SUPPLIED INFORMATION:
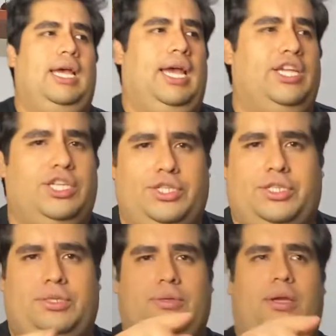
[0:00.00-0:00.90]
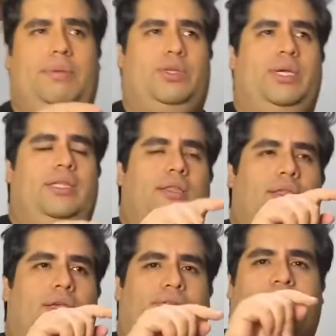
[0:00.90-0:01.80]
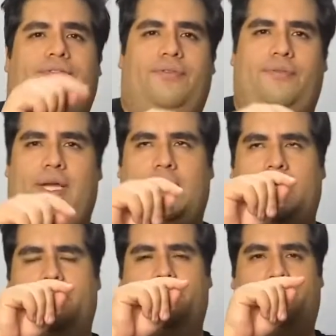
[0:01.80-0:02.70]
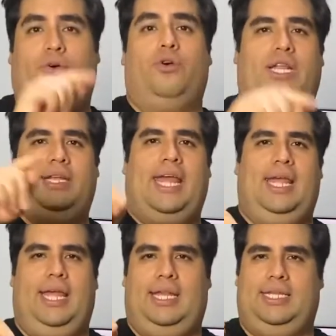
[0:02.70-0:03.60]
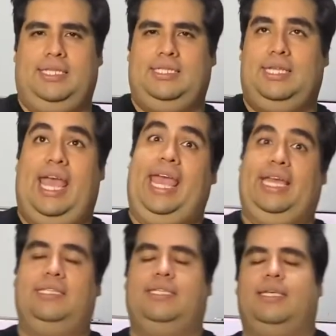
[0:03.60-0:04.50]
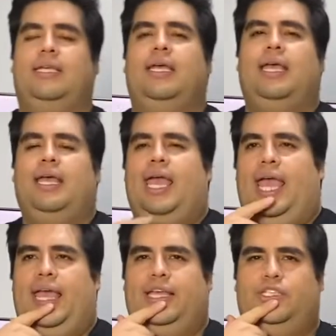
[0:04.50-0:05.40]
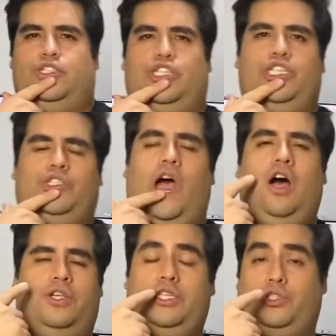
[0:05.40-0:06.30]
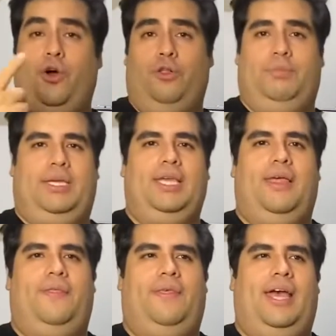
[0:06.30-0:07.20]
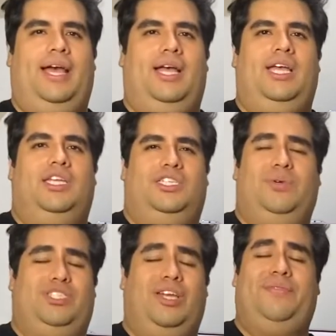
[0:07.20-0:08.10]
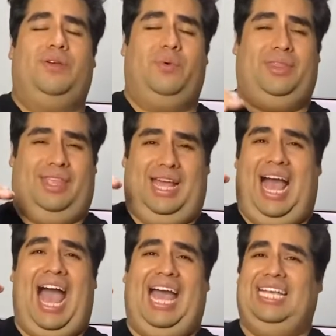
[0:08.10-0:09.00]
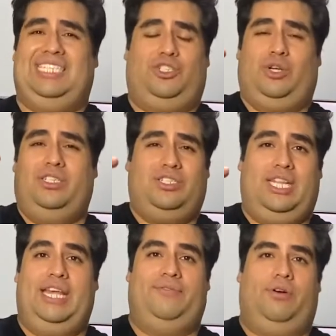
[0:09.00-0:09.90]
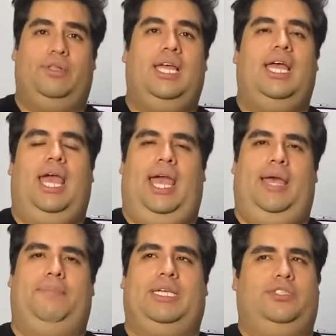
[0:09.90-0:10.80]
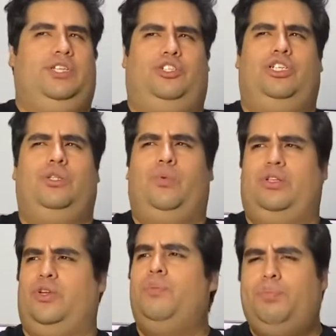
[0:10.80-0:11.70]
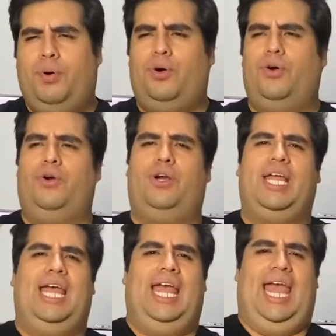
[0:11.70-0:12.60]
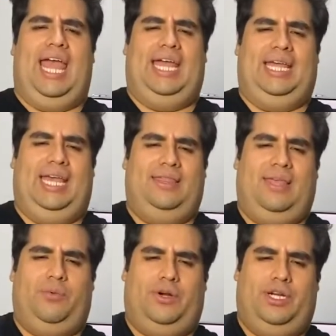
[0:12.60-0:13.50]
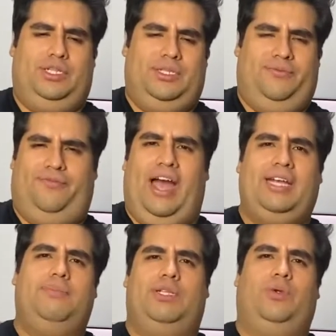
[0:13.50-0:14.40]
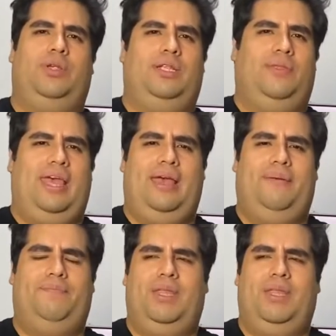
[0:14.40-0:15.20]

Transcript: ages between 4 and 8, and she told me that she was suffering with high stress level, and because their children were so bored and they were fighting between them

TASK REQUIREMENTS: Retype the listing exactly. Leave out its pictures.

OUTPUT FOR THIS EXERCISE:
[0:00.00-0:00.90]
[0:00.90-0:01.80]
[0:01.80-0:02.70]
[0:02.70-0:03.60]
[0:03.60-0:04.50]
[0:04.50-0:05.40]
[0:05.40-0:06.30]
[0:06.30-0:07.20]
[0:07.20-0:08.10]
[0:08.10-0:09.00]
[0:09.00-0:09.90]
[0:09.90-0:10.80]
[0:10.80-0:11.70]
[0:11.70-0:12.60]
[0:12.60-0:13.50]
[0:13.50-0:14.40]
[0:14.40-0:15.20]

Transcript: ages between 4 and 8, and she told me that she was suffering with high stress level, and because their children were so bored and they were fighting between them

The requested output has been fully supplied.